▼▼▼
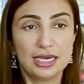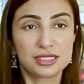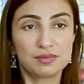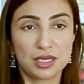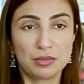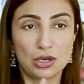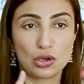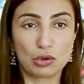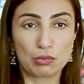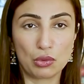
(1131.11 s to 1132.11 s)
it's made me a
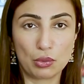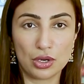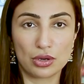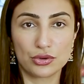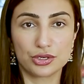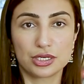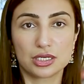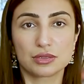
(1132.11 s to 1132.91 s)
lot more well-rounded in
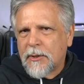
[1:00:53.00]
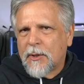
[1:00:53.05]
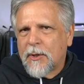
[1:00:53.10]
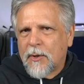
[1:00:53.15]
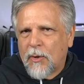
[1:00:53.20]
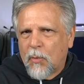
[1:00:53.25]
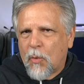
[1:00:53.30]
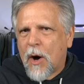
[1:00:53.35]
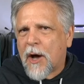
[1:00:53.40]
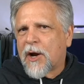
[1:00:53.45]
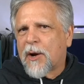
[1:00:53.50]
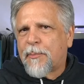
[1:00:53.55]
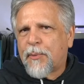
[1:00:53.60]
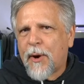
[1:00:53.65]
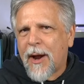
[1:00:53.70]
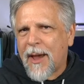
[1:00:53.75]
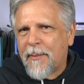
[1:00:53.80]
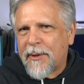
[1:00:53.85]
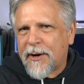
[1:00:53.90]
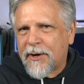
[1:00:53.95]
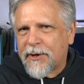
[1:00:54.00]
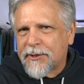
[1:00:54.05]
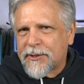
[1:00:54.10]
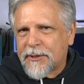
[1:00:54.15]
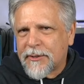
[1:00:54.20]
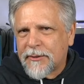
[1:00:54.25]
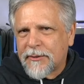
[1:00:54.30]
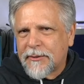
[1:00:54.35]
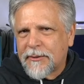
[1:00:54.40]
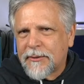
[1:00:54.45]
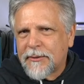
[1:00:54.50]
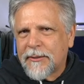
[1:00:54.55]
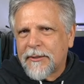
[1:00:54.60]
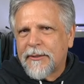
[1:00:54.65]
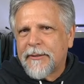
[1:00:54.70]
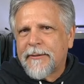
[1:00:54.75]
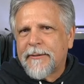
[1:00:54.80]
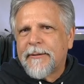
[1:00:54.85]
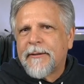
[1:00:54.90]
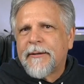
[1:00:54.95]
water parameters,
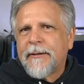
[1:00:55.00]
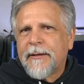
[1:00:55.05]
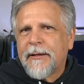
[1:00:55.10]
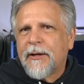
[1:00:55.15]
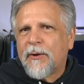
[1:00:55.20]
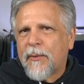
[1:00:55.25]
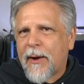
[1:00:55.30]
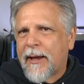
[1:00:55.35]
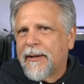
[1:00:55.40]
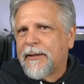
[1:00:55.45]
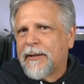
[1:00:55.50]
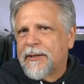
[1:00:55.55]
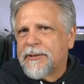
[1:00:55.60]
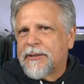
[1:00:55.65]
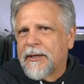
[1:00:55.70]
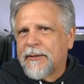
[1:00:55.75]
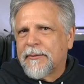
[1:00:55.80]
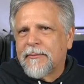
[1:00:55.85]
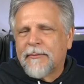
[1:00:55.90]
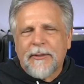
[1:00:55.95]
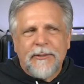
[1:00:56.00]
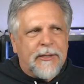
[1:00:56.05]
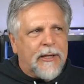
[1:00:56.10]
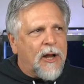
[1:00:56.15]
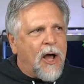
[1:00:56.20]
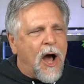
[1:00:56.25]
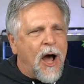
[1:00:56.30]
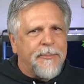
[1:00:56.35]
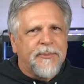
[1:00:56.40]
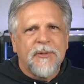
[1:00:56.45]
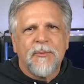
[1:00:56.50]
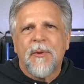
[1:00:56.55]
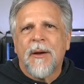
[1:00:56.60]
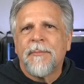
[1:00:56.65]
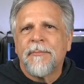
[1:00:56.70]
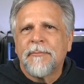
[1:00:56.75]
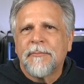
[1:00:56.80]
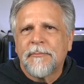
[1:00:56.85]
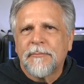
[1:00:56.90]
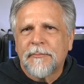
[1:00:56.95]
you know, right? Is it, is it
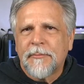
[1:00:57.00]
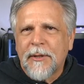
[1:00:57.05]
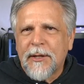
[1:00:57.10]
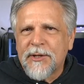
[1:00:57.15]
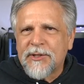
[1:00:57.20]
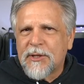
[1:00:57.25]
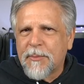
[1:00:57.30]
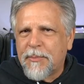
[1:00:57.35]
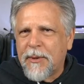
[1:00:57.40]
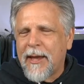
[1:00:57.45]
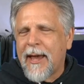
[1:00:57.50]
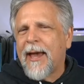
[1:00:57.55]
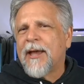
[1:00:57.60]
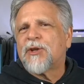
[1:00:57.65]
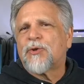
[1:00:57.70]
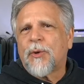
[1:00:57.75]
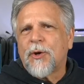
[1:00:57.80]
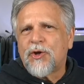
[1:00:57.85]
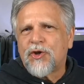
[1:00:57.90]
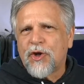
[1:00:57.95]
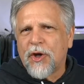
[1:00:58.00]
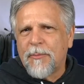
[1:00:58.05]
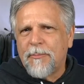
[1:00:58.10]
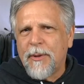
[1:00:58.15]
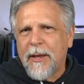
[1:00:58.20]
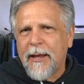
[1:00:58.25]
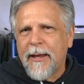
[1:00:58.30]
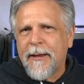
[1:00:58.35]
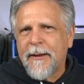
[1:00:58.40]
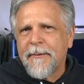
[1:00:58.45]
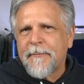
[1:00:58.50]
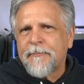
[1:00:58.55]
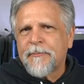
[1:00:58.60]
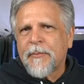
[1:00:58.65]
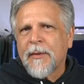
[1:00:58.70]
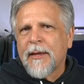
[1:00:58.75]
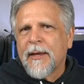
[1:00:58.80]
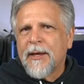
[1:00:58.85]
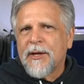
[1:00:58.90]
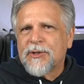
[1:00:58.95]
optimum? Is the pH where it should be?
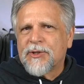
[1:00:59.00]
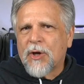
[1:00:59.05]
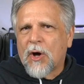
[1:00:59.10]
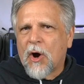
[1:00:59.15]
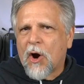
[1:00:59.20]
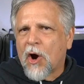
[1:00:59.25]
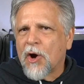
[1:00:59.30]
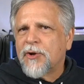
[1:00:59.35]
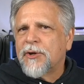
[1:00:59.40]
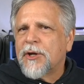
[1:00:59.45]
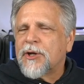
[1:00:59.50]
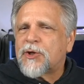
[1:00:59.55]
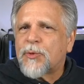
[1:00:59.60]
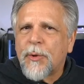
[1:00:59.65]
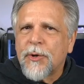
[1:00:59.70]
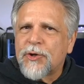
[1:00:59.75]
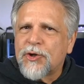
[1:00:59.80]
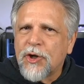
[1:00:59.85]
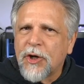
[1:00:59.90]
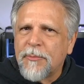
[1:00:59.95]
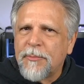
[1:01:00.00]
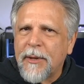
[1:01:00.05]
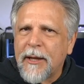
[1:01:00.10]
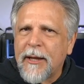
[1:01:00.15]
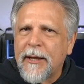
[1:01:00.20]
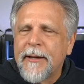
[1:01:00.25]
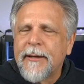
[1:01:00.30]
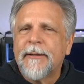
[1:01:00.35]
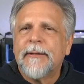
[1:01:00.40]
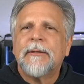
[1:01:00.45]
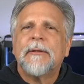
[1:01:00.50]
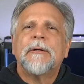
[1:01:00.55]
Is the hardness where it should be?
▲▲▲
▼▼▼
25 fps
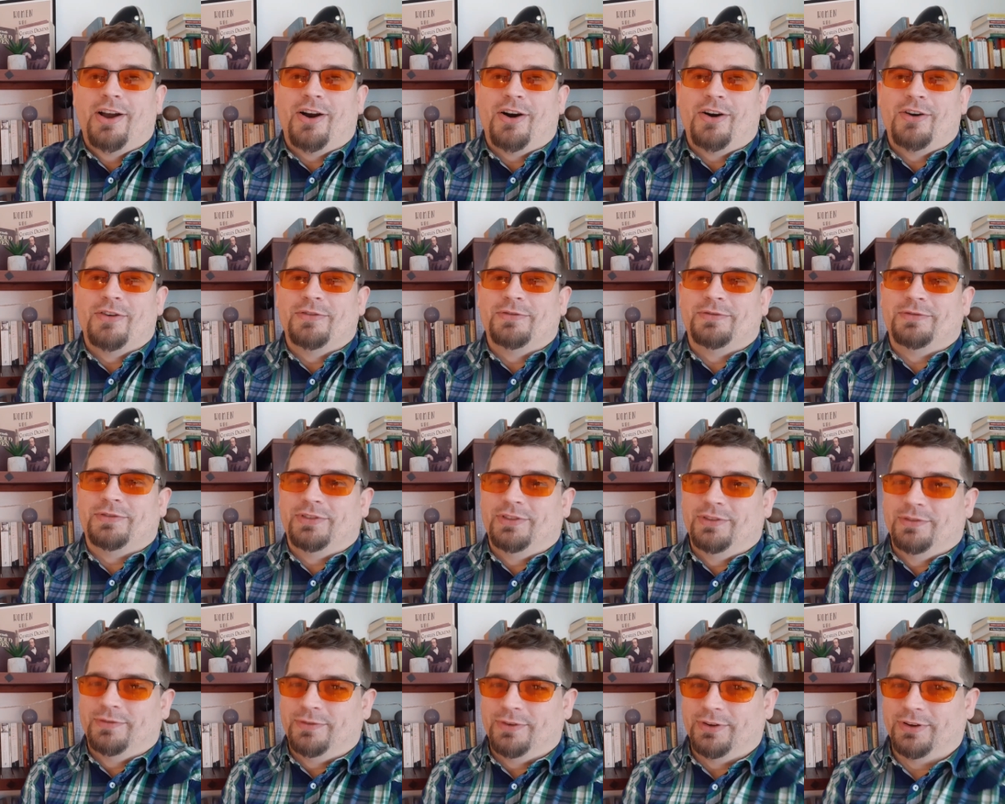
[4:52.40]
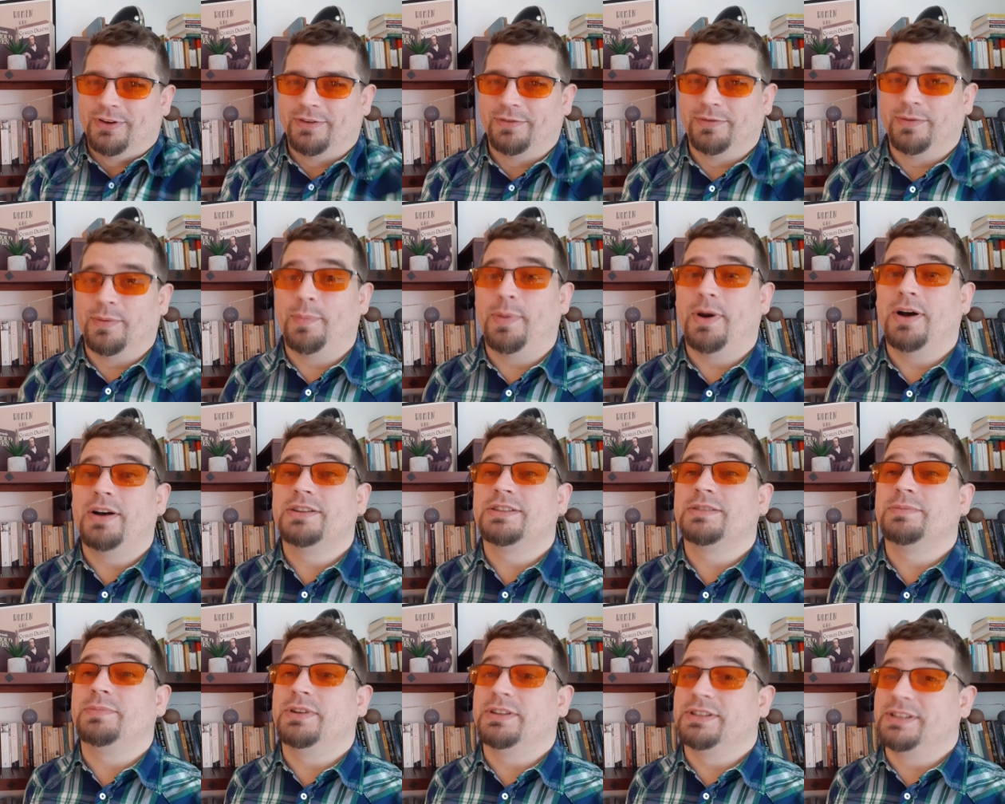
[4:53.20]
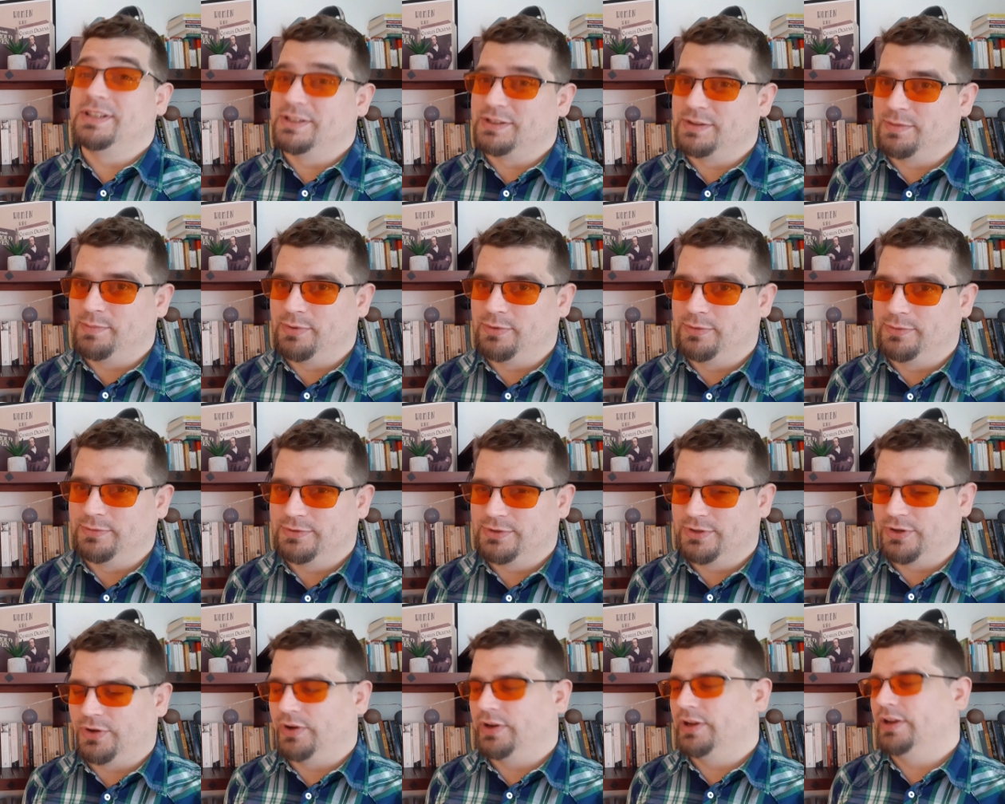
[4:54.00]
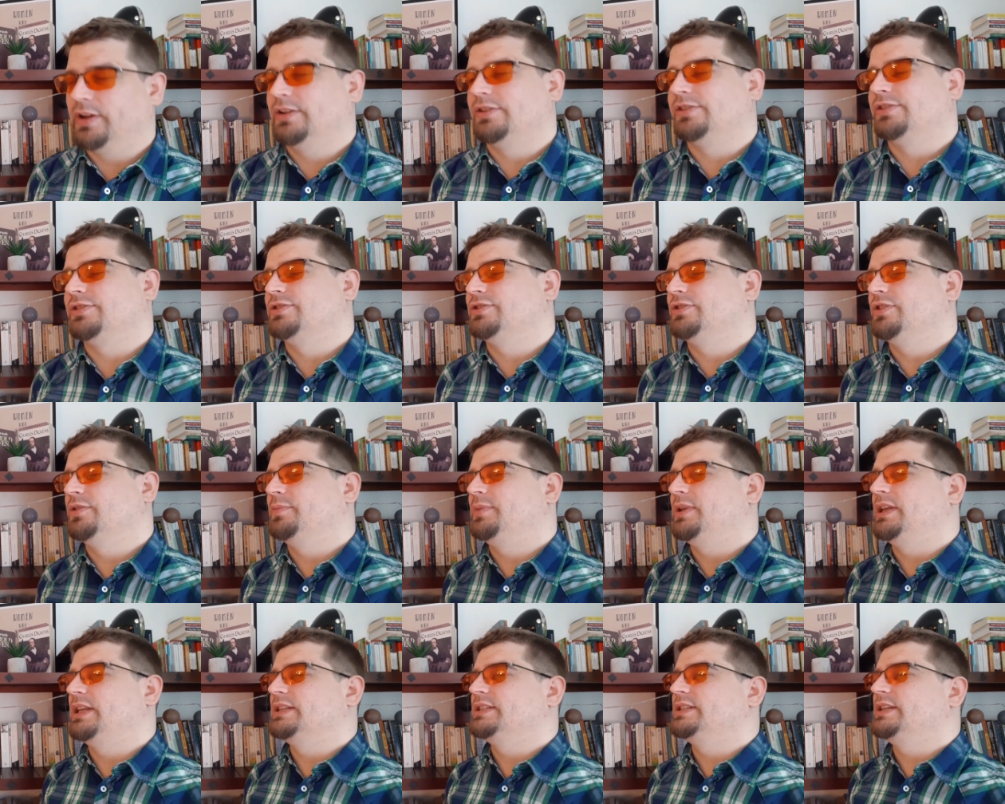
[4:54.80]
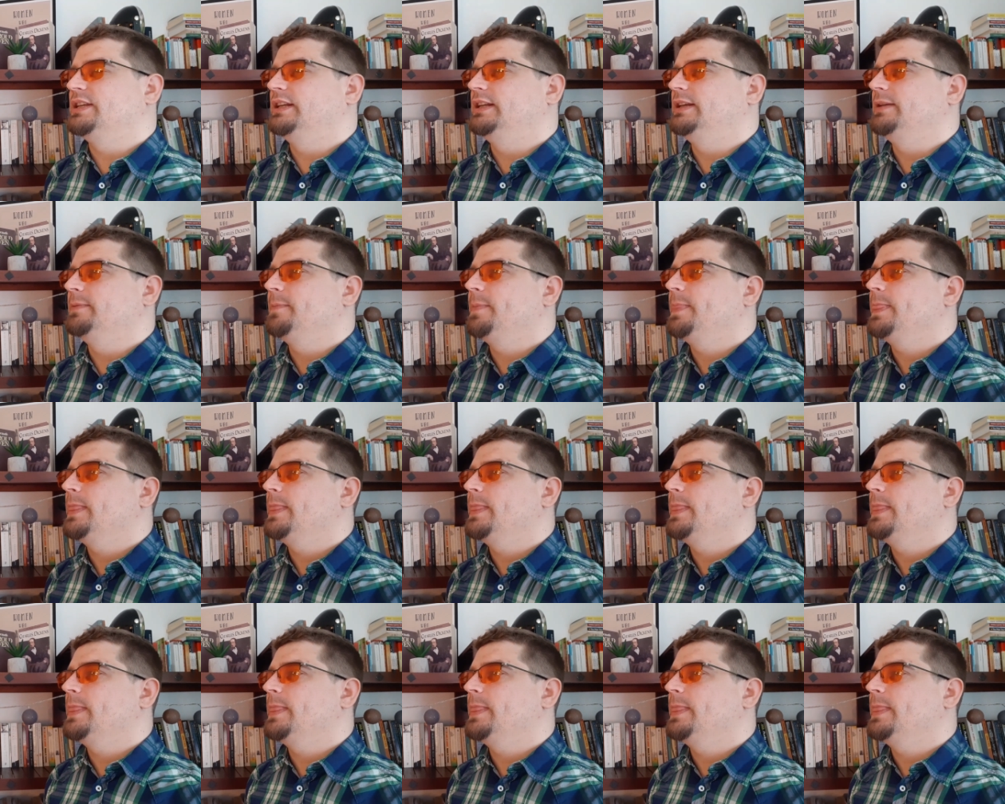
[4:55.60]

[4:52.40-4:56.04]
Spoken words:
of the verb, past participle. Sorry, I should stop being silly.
▲▲▲
**WORK TASK**
Would you restate, exactly and with no pictures, the lines of the entries above from the one containing "[1:00:53.85]" through the one containing "[1:00:56.90]"?

**FINISHED EXERCISE**
[1:00:53.85]
[1:00:53.90]
[1:00:53.95]
[1:00:54.00]
[1:00:54.05]
[1:00:54.10]
[1:00:54.15]
[1:00:54.20]
[1:00:54.25]
[1:00:54.30]
[1:00:54.35]
[1:00:54.40]
[1:00:54.45]
[1:00:54.50]
[1:00:54.55]
[1:00:54.60]
[1:00:54.65]
[1:00:54.70]
[1:00:54.75]
[1:00:54.80]
[1:00:54.85]
[1:00:54.90]
[1:00:54.95]
water parameters,
[1:00:55.00]
[1:00:55.05]
[1:00:55.10]
[1:00:55.15]
[1:00:55.20]
[1:00:55.25]
[1:00:55.30]
[1:00:55.35]
[1:00:55.40]
[1:00:55.45]
[1:00:55.50]
[1:00:55.55]
[1:00:55.60]
[1:00:55.65]
[1:00:55.70]
[1:00:55.75]
[1:00:55.80]
[1:00:55.85]
[1:00:55.90]
[1:00:55.95]
[1:00:56.00]
[1:00:56.05]
[1:00:56.10]
[1:00:56.15]
[1:00:56.20]
[1:00:56.25]
[1:00:56.30]
[1:00:56.35]
[1:00:56.40]
[1:00:56.45]
[1:00:56.50]
[1:00:56.55]
[1:00:56.60]
[1:00:56.65]
[1:00:56.70]
[1:00:56.75]
[1:00:56.80]
[1:00:56.85]
[1:00:56.90]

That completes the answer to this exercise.